Winter finally came to this desert kingdom when it rained so hard two days ago. It took me almost an hour to drive to work because traffic was so slow due to the rain-soaked roads. Good thing that most motorists took the old warning to heart: “Slippery when wet”. Still, I read in the papers today that there were 37 accidents because of the rain.
I had an accident of sorts on my way home at about 10:00PM, right in the middle of the downpour. My small Peugeot had a flat rear tire. Or, as they normally say here, a puncture (British, y’know). It wasn’t really a dramatic blow-up – just a little by little loss of pressure, enough to add some drag on the right hand side that made the steering heavy. Putting on the emergency flasher, I slowly maneuvered to the roadside shoulder, put on my hat (I always keep one handy in the glove compartment), and got down to have a look. It wasn’t so bad – at least the rim wasn’t on the asphalt yet – but I knew I wouldn’t make it home with a tire like that; I was barely halfway through my 40-kilometer commute. But how could I change it without getting drenched and catching pneumonia? Looking around, I saw that there was an overpass about 300 meters away so I got back in and nursed the car gingerly meter by meter until I got under the bridge. At least, I was thankful that there were bright lights underneath it.

Me and my 206 - in better weather!
I fumbled around in the boot to unloosen the screw that lowered the spare tyre down. Imagine my shock when I saw that it, too, was flat! Why, where, how could this happen? When was the last time I put air on it? Probably never. Then I remembered: some four months back, I changed two tires and used the spare. I told the mechanic to just put the old one back as a temporary replacement thinking that I’d have it changed with a new one later. Apparently, I forgot all about it. So here I was reaping the fruit of my forgetfulness. Stupidity seems more like it.

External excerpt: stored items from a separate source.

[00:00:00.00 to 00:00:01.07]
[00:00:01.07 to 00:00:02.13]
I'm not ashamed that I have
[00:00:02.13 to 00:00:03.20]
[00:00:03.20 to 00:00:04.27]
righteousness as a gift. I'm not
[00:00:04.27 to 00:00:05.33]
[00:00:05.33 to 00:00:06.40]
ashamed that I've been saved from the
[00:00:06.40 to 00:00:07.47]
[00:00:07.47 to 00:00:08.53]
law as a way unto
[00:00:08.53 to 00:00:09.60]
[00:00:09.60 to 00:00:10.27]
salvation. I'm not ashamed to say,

When people ask me how hot it gets in Kuwait during summer, I always say, “It’s so hot that your balls could fry in the heat.” And during winter, I add, “It gets so cold that your balls could freeze and get stuck to your thighs.” Well, it was cold and with the rain, it felt even colder than the 10 degrees C on the car’s temperature gauge. Luckily, it didn’t get THAT cold yet - at least my thighs were still free to move. But I was in big trouble. How was I to change the damned tire? My phone had ran out of juice earlier so there was no chance of calling for a tow truck, even if I knew one which I didn’t.

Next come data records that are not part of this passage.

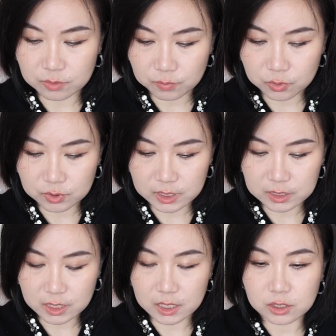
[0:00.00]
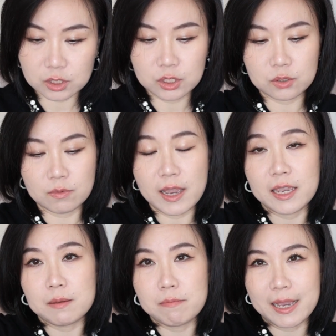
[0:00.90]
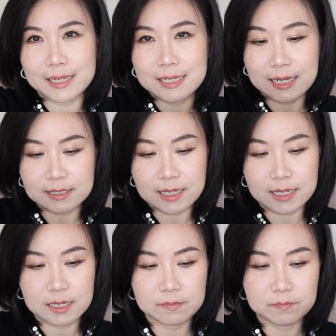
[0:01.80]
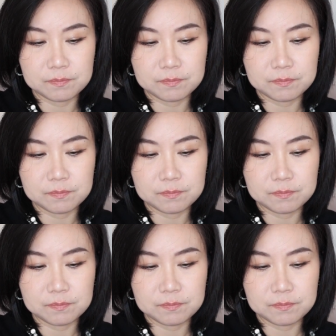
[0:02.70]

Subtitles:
put it into a magnetic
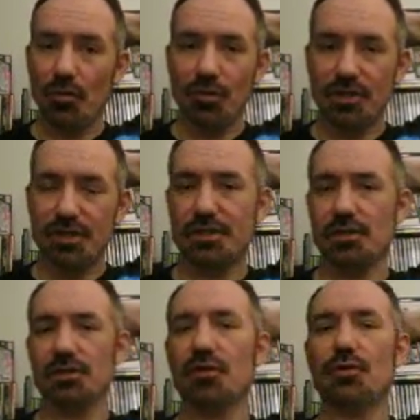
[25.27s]
which is
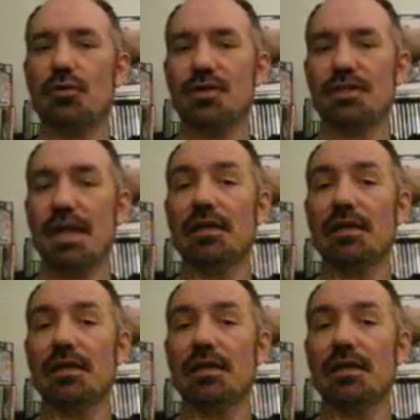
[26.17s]
also known as the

As I sat there contemplating my fate, a patrol car came. The policeman asked me what was the trouble so I told him. Come on, he said, take your spare tire and I’ll drive you to the nearest garage. So off we went and and after going around many places, finally found one in Qurain where the Iranian mechanic was just about to close the doors of his shop. The guy couldn’t say no to a cop, of course, so he dutifully went back in, looked over my tire and within minutes had the puncture sealed and the tyre inflated as good as new. Mr. Policeman brought me back to the underpass and asked if I could manage (yes, I said, and thanked him for the help) before he drove off. Well, whaddya know, I thought, cops in this place can be useful sometimes.


Getting stuck in the middle of a downpour due to a puncture is no fun at all
It's been awhile since I last changed a tyre so I got the procedure all wrong. I jacked the car up first forgetting to loosen the nuts so I had to do it all over again. With my grimy hands already wet and slippery the jack slid suddenly, almost chopping off my left thumb in the process. Whew! Easy now, I told myself. After about 15 minutes of tugging and sweating in the cold, I finally got it done and was on my way. But I almost didn't make it home.
Some 100 meters from the house, a cat suddenly jumped right in the middle of the road. Instinctively, I braked so hard the car hydroplaned on a puddle formed by the downpour and barely missed a huge garbage bin. (I thought, what a way to go - kicking the bucket of trash literally!) I also forgot to hit the clutch. The engine died and wouldn’t start for whatever reason. I didn’t bother to find out so I ended up pushing it the last 25 meters or so in the rain. When I walked in through the front door of our flat past midnight, our maid’s eyes popped wide open. What happened to you, she asked, taking in my bedraggled, shivering look as well as my dripping hat, jacket, and shoes. Long, pathetic story, I said.
Ah, when it rains, it surely pours. And I mean trouble. Thank goodness, nothing’s stuck to my thighs, my thumb is still in place and, oh yes, in case you’re wondering, I didn’t run over the cat. As to whether it was a black one or a white one, I can’t remember.
Meanwhile, please pass the coffee quick - I surely need it!